[Collected data entries]
··········

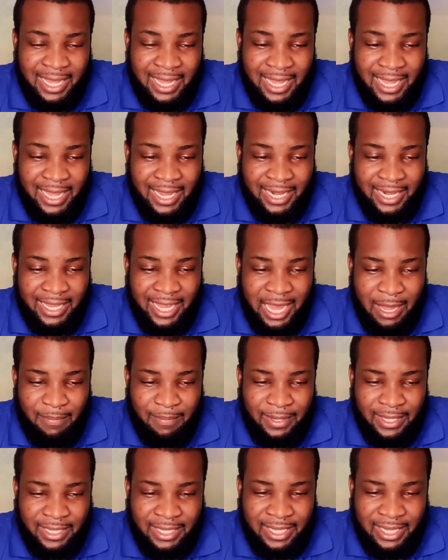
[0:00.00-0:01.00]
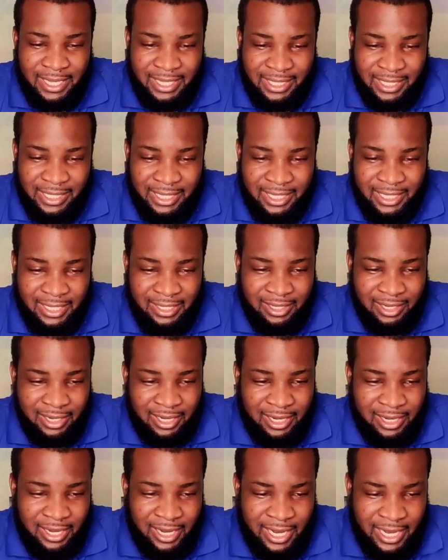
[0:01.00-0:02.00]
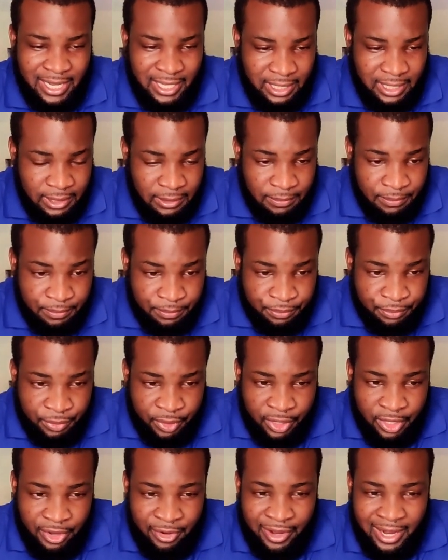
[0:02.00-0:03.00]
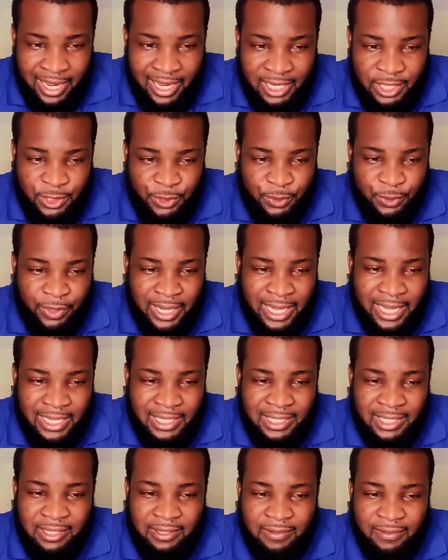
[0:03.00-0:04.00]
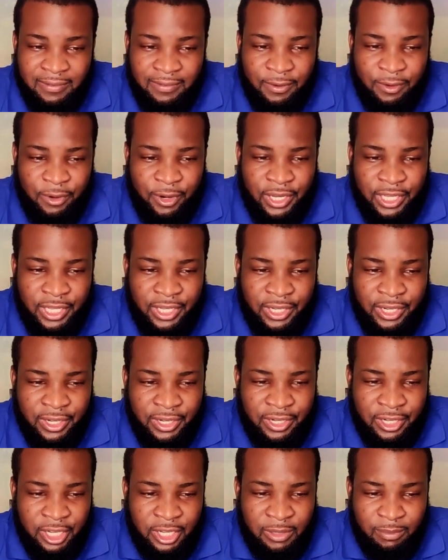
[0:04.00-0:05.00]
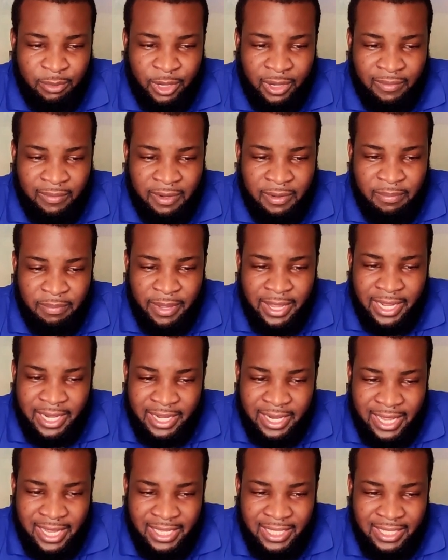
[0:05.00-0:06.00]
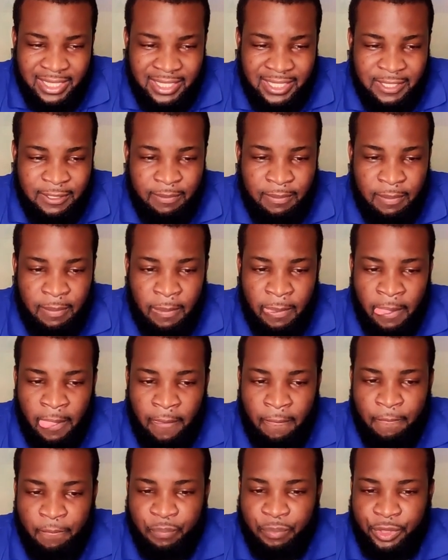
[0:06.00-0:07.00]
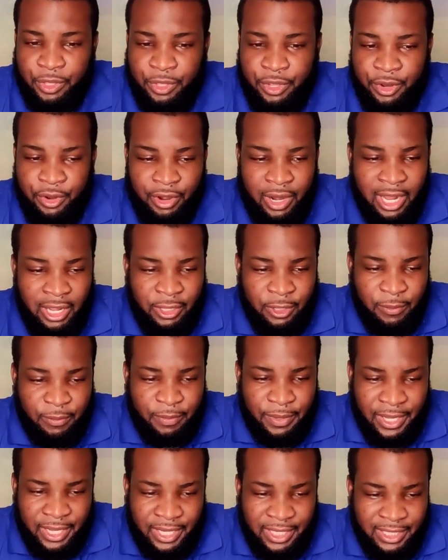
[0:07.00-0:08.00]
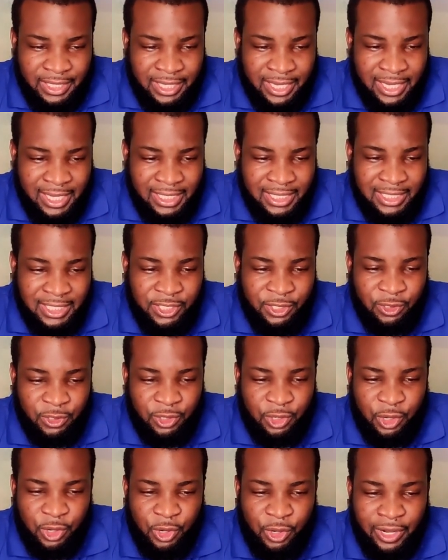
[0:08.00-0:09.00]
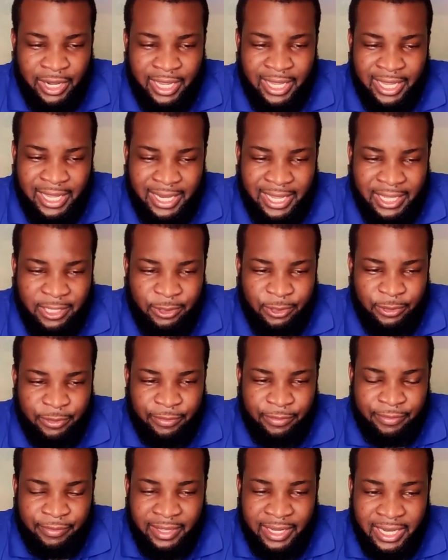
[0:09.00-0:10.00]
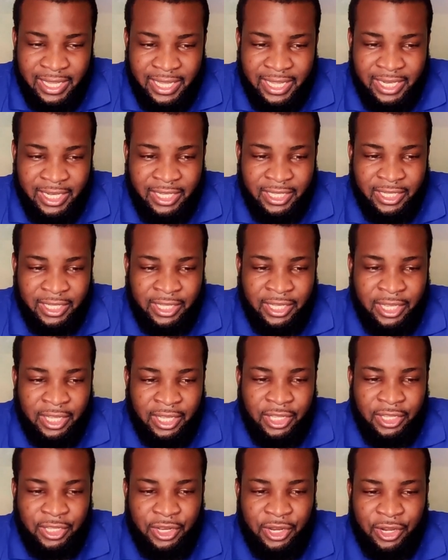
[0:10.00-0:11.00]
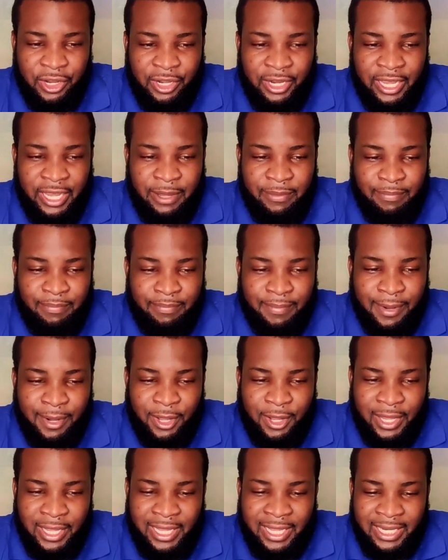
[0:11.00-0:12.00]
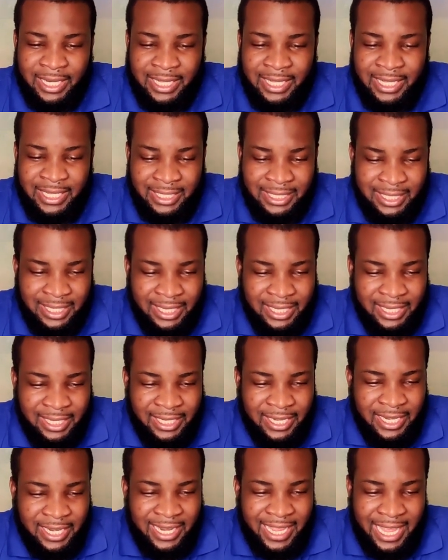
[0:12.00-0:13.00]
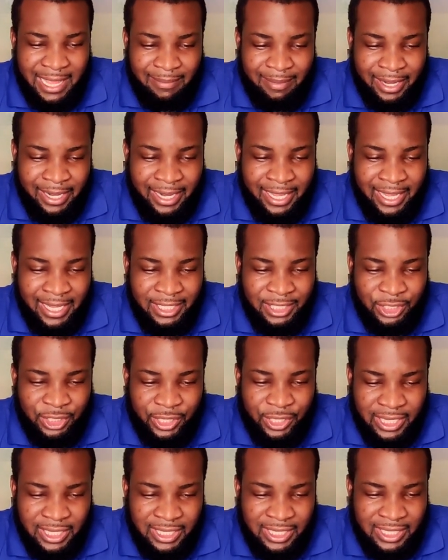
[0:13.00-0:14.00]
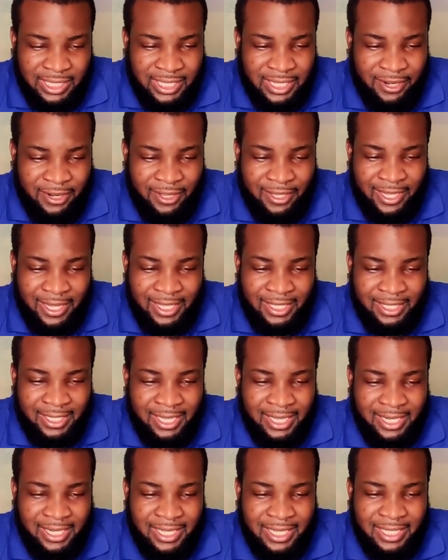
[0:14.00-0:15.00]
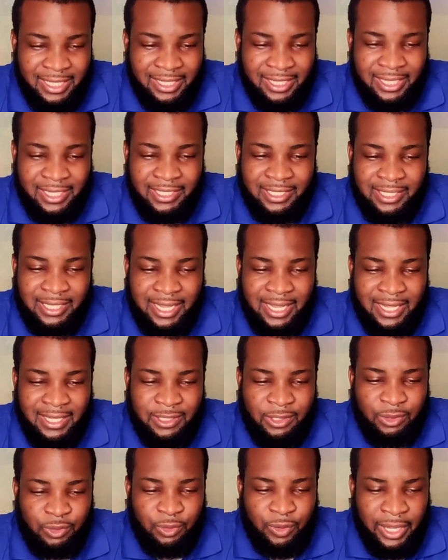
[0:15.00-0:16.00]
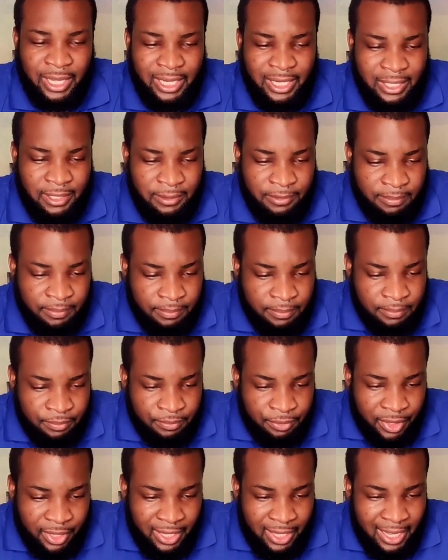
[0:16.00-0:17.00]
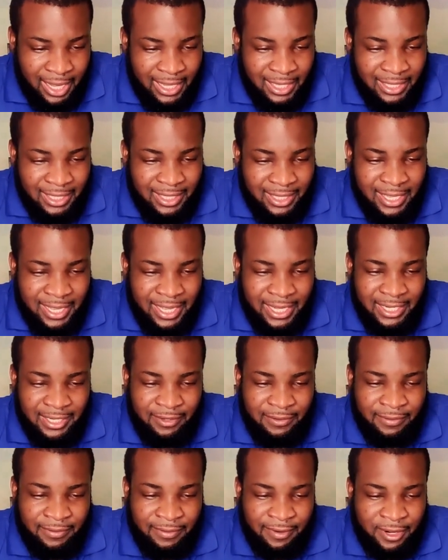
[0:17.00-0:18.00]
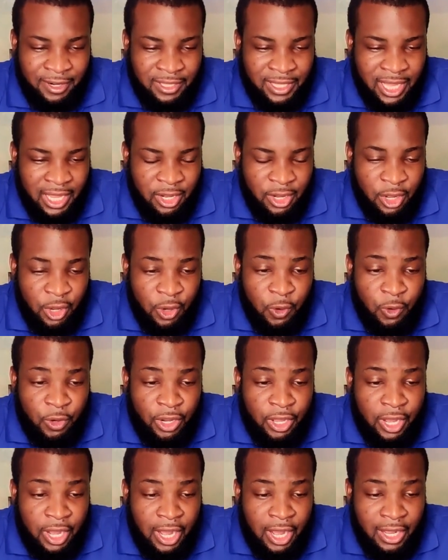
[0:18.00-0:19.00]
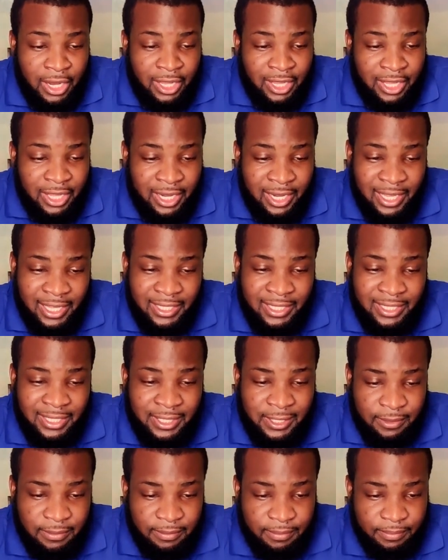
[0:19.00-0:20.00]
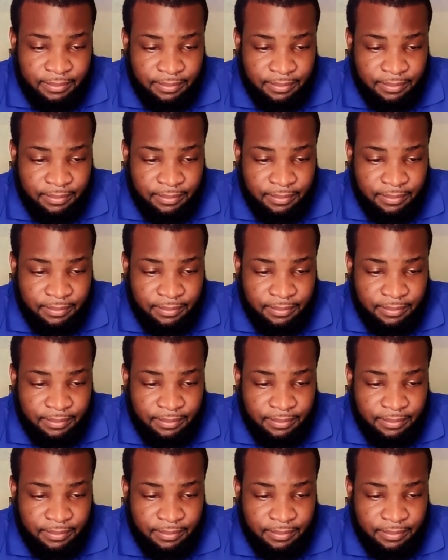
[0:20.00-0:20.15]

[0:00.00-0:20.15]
an application. Alright, they're also asking for your number of dependents, your occupation. So you go ahead and you'll fill in your employer detail, the name and the address, their contact details as well. And then further down on the list,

··········

TASK DESCRIPTION => Leaving the pictures out, set down exactly the lines from the one with "[0:06.00-0:07.00]" through the end of the records.

RESPONSE =>
[0:06.00-0:07.00]
[0:07.00-0:08.00]
[0:08.00-0:09.00]
[0:09.00-0:10.00]
[0:10.00-0:11.00]
[0:11.00-0:12.00]
[0:12.00-0:13.00]
[0:13.00-0:14.00]
[0:14.00-0:15.00]
[0:15.00-0:16.00]
[0:16.00-0:17.00]
[0:17.00-0:18.00]
[0:18.00-0:19.00]
[0:19.00-0:20.00]
[0:20.00-0:20.15]

[0:00.00-0:20.15]
an application. Alright, they're also asking for your number of dependents, your occupation. So you go ahead and you'll fill in your employer detail, the name and the address, their contact details as well. And then further down on the list,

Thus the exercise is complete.